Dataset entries
───
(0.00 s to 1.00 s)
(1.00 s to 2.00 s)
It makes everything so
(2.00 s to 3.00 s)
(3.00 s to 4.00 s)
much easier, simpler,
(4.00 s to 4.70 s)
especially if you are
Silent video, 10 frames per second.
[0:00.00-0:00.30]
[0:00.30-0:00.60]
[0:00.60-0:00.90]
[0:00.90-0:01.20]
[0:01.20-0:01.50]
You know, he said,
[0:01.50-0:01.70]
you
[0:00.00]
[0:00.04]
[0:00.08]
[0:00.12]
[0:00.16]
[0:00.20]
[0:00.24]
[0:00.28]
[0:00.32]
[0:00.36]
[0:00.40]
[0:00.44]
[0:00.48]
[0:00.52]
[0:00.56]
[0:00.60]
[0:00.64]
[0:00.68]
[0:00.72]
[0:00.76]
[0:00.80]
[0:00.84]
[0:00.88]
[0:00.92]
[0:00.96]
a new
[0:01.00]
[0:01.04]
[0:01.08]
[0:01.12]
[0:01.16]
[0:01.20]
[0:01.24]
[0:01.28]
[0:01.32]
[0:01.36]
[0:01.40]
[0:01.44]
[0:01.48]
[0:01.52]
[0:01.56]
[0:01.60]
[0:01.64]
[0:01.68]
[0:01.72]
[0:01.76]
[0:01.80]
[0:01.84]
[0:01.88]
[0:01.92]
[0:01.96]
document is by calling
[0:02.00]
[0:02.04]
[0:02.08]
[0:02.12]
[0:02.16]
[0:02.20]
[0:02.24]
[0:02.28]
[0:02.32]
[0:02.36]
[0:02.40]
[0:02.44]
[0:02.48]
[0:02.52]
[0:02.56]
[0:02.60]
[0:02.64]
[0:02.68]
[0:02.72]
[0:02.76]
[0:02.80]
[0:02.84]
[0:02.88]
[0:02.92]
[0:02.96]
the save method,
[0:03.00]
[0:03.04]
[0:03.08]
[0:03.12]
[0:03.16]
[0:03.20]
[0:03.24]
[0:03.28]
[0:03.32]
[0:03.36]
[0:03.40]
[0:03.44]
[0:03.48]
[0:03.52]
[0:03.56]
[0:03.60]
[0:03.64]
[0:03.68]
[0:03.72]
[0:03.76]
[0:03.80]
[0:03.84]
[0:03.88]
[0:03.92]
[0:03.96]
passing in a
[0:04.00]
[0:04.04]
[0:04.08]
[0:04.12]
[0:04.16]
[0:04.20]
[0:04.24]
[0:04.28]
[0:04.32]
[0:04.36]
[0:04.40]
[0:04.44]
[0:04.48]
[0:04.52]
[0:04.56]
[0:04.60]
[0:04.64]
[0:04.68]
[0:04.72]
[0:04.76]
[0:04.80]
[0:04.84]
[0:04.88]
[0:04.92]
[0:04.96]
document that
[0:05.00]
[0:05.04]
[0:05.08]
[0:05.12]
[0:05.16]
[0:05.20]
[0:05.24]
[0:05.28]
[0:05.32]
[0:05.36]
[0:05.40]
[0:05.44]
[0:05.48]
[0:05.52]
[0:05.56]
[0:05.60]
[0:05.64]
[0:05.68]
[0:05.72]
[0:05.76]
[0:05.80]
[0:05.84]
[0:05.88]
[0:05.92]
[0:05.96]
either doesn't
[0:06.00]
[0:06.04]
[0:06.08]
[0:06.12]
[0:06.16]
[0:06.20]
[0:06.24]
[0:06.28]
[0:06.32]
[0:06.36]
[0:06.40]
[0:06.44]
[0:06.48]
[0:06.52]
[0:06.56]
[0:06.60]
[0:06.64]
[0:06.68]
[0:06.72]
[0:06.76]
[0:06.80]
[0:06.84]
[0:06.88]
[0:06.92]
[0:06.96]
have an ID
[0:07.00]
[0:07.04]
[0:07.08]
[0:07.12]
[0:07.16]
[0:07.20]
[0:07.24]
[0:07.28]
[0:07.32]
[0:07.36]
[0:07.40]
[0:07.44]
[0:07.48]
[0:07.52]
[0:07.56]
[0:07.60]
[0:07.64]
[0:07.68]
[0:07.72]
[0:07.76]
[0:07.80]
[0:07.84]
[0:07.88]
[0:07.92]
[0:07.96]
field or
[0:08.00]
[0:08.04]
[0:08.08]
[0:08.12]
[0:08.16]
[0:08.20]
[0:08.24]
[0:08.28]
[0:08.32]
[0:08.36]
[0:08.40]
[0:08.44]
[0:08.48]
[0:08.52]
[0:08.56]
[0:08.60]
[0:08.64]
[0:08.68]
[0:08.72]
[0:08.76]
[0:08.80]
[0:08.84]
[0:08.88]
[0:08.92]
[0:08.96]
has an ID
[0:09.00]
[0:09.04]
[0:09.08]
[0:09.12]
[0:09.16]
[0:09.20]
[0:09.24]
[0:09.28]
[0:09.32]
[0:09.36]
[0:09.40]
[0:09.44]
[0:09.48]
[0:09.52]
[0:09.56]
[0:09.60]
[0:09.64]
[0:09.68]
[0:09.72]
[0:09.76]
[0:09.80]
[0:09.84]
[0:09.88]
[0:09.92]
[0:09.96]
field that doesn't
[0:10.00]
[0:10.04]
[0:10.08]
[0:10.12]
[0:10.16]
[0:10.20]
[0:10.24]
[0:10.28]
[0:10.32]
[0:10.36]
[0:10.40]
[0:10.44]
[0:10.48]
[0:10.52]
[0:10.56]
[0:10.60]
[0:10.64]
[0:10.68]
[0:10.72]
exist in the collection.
───
WHAT YOU NEED TO DO | Each entry is to be returned in full, character for character.

FINISHED TASK |
(0.00 s to 1.00 s)
(1.00 s to 2.00 s)
It makes everything so
(2.00 s to 3.00 s)
(3.00 s to 4.00 s)
much easier, simpler,
(4.00 s to 4.70 s)
especially if you are
Silent video, 10 frames per second.
[0:00.00-0:00.30]
[0:00.30-0:00.60]
[0:00.60-0:00.90]
[0:00.90-0:01.20]
[0:01.20-0:01.50]
You know, he said,
[0:01.50-0:01.70]
you
[0:00.00]
[0:00.04]
[0:00.08]
[0:00.12]
[0:00.16]
[0:00.20]
[0:00.24]
[0:00.28]
[0:00.32]
[0:00.36]
[0:00.40]
[0:00.44]
[0:00.48]
[0:00.52]
[0:00.56]
[0:00.60]
[0:00.64]
[0:00.68]
[0:00.72]
[0:00.76]
[0:00.80]
[0:00.84]
[0:00.88]
[0:00.92]
[0:00.96]
a new
[0:01.00]
[0:01.04]
[0:01.08]
[0:01.12]
[0:01.16]
[0:01.20]
[0:01.24]
[0:01.28]
[0:01.32]
[0:01.36]
[0:01.40]
[0:01.44]
[0:01.48]
[0:01.52]
[0:01.56]
[0:01.60]
[0:01.64]
[0:01.68]
[0:01.72]
[0:01.76]
[0:01.80]
[0:01.84]
[0:01.88]
[0:01.92]
[0:01.96]
document is by calling
[0:02.00]
[0:02.04]
[0:02.08]
[0:02.12]
[0:02.16]
[0:02.20]
[0:02.24]
[0:02.28]
[0:02.32]
[0:02.36]
[0:02.40]
[0:02.44]
[0:02.48]
[0:02.52]
[0:02.56]
[0:02.60]
[0:02.64]
[0:02.68]
[0:02.72]
[0:02.76]
[0:02.80]
[0:02.84]
[0:02.88]
[0:02.92]
[0:02.96]
the save method,
[0:03.00]
[0:03.04]
[0:03.08]
[0:03.12]
[0:03.16]
[0:03.20]
[0:03.24]
[0:03.28]
[0:03.32]
[0:03.36]
[0:03.40]
[0:03.44]
[0:03.48]
[0:03.52]
[0:03.56]
[0:03.60]
[0:03.64]
[0:03.68]
[0:03.72]
[0:03.76]
[0:03.80]
[0:03.84]
[0:03.88]
[0:03.92]
[0:03.96]
passing in a
[0:04.00]
[0:04.04]
[0:04.08]
[0:04.12]
[0:04.16]
[0:04.20]
[0:04.24]
[0:04.28]
[0:04.32]
[0:04.36]
[0:04.40]
[0:04.44]
[0:04.48]
[0:04.52]
[0:04.56]
[0:04.60]
[0:04.64]
[0:04.68]
[0:04.72]
[0:04.76]
[0:04.80]
[0:04.84]
[0:04.88]
[0:04.92]
[0:04.96]
document that
[0:05.00]
[0:05.04]
[0:05.08]
[0:05.12]
[0:05.16]
[0:05.20]
[0:05.24]
[0:05.28]
[0:05.32]
[0:05.36]
[0:05.40]
[0:05.44]
[0:05.48]
[0:05.52]
[0:05.56]
[0:05.60]
[0:05.64]
[0:05.68]
[0:05.72]
[0:05.76]
[0:05.80]
[0:05.84]
[0:05.88]
[0:05.92]
[0:05.96]
either doesn't
[0:06.00]
[0:06.04]
[0:06.08]
[0:06.12]
[0:06.16]
[0:06.20]
[0:06.24]
[0:06.28]
[0:06.32]
[0:06.36]
[0:06.40]
[0:06.44]
[0:06.48]
[0:06.52]
[0:06.56]
[0:06.60]
[0:06.64]
[0:06.68]
[0:06.72]
[0:06.76]
[0:06.80]
[0:06.84]
[0:06.88]
[0:06.92]
[0:06.96]
have an ID
[0:07.00]
[0:07.04]
[0:07.08]
[0:07.12]
[0:07.16]
[0:07.20]
[0:07.24]
[0:07.28]
[0:07.32]
[0:07.36]
[0:07.40]
[0:07.44]
[0:07.48]
[0:07.52]
[0:07.56]
[0:07.60]
[0:07.64]
[0:07.68]
[0:07.72]
[0:07.76]
[0:07.80]
[0:07.84]
[0:07.88]
[0:07.92]
[0:07.96]
field or
[0:08.00]
[0:08.04]
[0:08.08]
[0:08.12]
[0:08.16]
[0:08.20]
[0:08.24]
[0:08.28]
[0:08.32]
[0:08.36]
[0:08.40]
[0:08.44]
[0:08.48]
[0:08.52]
[0:08.56]
[0:08.60]
[0:08.64]
[0:08.68]
[0:08.72]
[0:08.76]
[0:08.80]
[0:08.84]
[0:08.88]
[0:08.92]
[0:08.96]
has an ID
[0:09.00]
[0:09.04]
[0:09.08]
[0:09.12]
[0:09.16]
[0:09.20]
[0:09.24]
[0:09.28]
[0:09.32]
[0:09.36]
[0:09.40]
[0:09.44]
[0:09.48]
[0:09.52]
[0:09.56]
[0:09.60]
[0:09.64]
[0:09.68]
[0:09.72]
[0:09.76]
[0:09.80]
[0:09.84]
[0:09.88]
[0:09.92]
[0:09.96]
field that doesn't
[0:10.00]
[0:10.04]
[0:10.08]
[0:10.12]
[0:10.16]
[0:10.20]
[0:10.24]
[0:10.28]
[0:10.32]
[0:10.36]
[0:10.40]
[0:10.44]
[0:10.48]
[0:10.52]
[0:10.56]
[0:10.60]
[0:10.64]
[0:10.68]
[0:10.72]
exist in the collection.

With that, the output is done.